Mussolini aveva gufato prima della partenza dall'aerodromo milanese di Baggio, «si ricordi, generale, mai andare due volte contro lo stesso destino». Umberto Nobile solo due anni prima, nel 1926, aveva sorvolato il Polo Nord con Roald Amundsen a bordo del Norge, un successo cavalcato al galoppo dal regime. Il duce aveva anche ammonito Nobile che non si facesse troppe illusioni, l'impresa del dirigibile Italia non «colpirà la fantasia popolare come quella precedente». In realtà la spedizione avrebbe catturato l'attenzione dei media internazionali per lo schianto dell'«Italia» sul pack, soprattutto per l'odissea degli otto superstiti (su sedici) della Tenda Rossa; poi il mondo si sarebbe diviso sulla condotta del comandante irpino che si mise in salvo per primo, («Nobile come Schettino in fuga dalla Concordia», disse Folco Quilici nel 2017, pochi mesi prima di morire).

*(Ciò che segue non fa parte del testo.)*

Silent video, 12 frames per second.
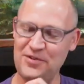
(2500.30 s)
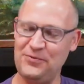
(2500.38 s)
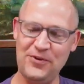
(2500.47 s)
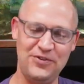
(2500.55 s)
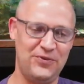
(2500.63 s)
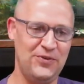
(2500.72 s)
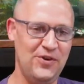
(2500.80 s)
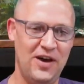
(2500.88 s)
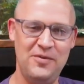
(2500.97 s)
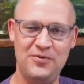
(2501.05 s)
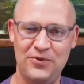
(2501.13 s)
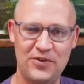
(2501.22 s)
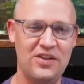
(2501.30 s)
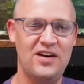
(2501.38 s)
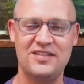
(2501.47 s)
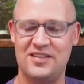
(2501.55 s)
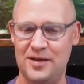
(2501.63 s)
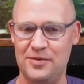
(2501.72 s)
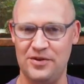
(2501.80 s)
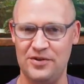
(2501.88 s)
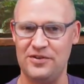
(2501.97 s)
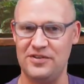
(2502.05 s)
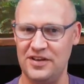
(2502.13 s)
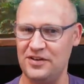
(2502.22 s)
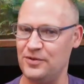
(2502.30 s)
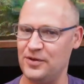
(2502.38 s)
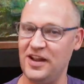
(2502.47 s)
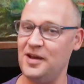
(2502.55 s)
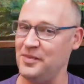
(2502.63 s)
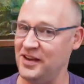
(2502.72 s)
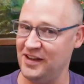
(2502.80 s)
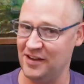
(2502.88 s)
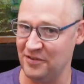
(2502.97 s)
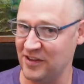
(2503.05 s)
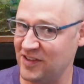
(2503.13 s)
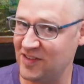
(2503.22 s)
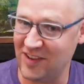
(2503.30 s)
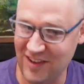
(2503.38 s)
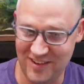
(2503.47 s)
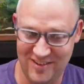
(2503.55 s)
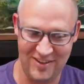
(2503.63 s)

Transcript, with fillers: the first few, I mean, for a long time, there were not many of us.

Novant'anni dopo l'Artico non è più un mondo da scoprire, ma da sfruttare e colonizzare; allora era quasi un altro Pianeta, oggi, a causa del riscaldamento climatico, è un nuovo mare che emerge come un'Atlantide d'acqua, il pack sta sparendo svelando immense risorse, soprattutto petrolio e gas, pari a 20 trilioni di dollari, l'equivalente del Pil americano. Forse potrebbe riconsegnare anche i resti di coloro che nell'impatto del dirigibile rimasero prigionieri della navicella e vennero spazzati via dal vento: infatti tra agosto e settembre, nel corso di un'impresa velistica italiana definita «estrema», il PolarQuest2018 (in missione scientifica nel «nuovo Artico»), partirà dalle isole Svalbard verso il Polo alla ricerca del relitto. Accade soprattutto che solo a novant'anni di distanza da quel 12 luglio del 1928, quando il rompighiaccio russo Krassin raggiunse la Tenda Rossa, i discendenti di quegli uomini, sopravvissuti e dispersi, si ritrovino insieme per la prima volta: si sono dati tutti appuntamento alla Casa dell'Aviatore a Roma. «Sono cresciuto nel mito di mio nonno e di quella sua eroica decisione di partire con due compagni sul ghiaccio in una disperata, ma infine vincente marcia verso Sud alla ricerca di terra ferma e di aiuto», dice Filippo Belloni, commercialista di Padova e nipote di Filippo Zappi, capitano di corvetta: «Da velista ho doppiato Capo Horn portando al collo il suo binocolo. Lo porterò con me anche a Roma», dice. «Ci saranno pure alcuni discendenti dei soccorritori, italiani e stranieri», aggiunge Giuseppe Biagi, organizzatore della rimpatriata e nipote del celebre marconista che s'incaponì nel tentare di aggiustare la radio finché, dopo molti giorni, il suo segnale fu recepito da un radioamatore russo: «Verrà addirittura il nipote di Amundsen», precisa. Il leggendario esploratore norvegese, quando nessuno sa come e dove andare in soccorso di Nobile e degli altri naufraghi dell'aeronave, parte in perlustrazione solitaria su un idrovolante e scompare nel Mare di Barents, un gesto che molti interpretano come la volontà di dare una lezione a quel pilota italiano che due anni prima si era allargato troppo con le vanterie e gli aveva rubato la scena.
Ciò che sorprende, a fronte delle molte iniziative nazionali, compreso il coinvolgimento del Cnr che ospiterà in agosto un'ampia delegazione della neonata «Associazione dei discendenti dell'Italia» alla base scientifica di Ny-Alesund alle Svalbard, è la latitanza di Milano (a parte un convegno lo scorso maggio al Museo della Scienza e della Tecnica); forse perché si giudica sconveniente associare il nome di una città che sta vivendo una stagione di successo a un evento sfortunato e tragico. Eppure furono gli imprenditori milanesi a finanziare la costruzione del dirigibile con circa 40 milioni di euro attuali e a riscuotere i diritti della campagna mediatica, con la diffusione in esclusiva delle news dalla nave appoggio «Città di Milano».
Sembra quasi che si voglia dimenticare, come una maledizione, il primato di Milano, prima città al mondo ad aver conquistato il Polo: infatti, il giorno
precedente il disastro, Nobile fa calare il gonfalone ambrosiano insieme a una croce fatta costruire apposta da Pio XI. Novant'anni dopo, l'area dove sorgeva l'aerodromo di Baggio, è divorata dagli sterpi e occupata da campi rom.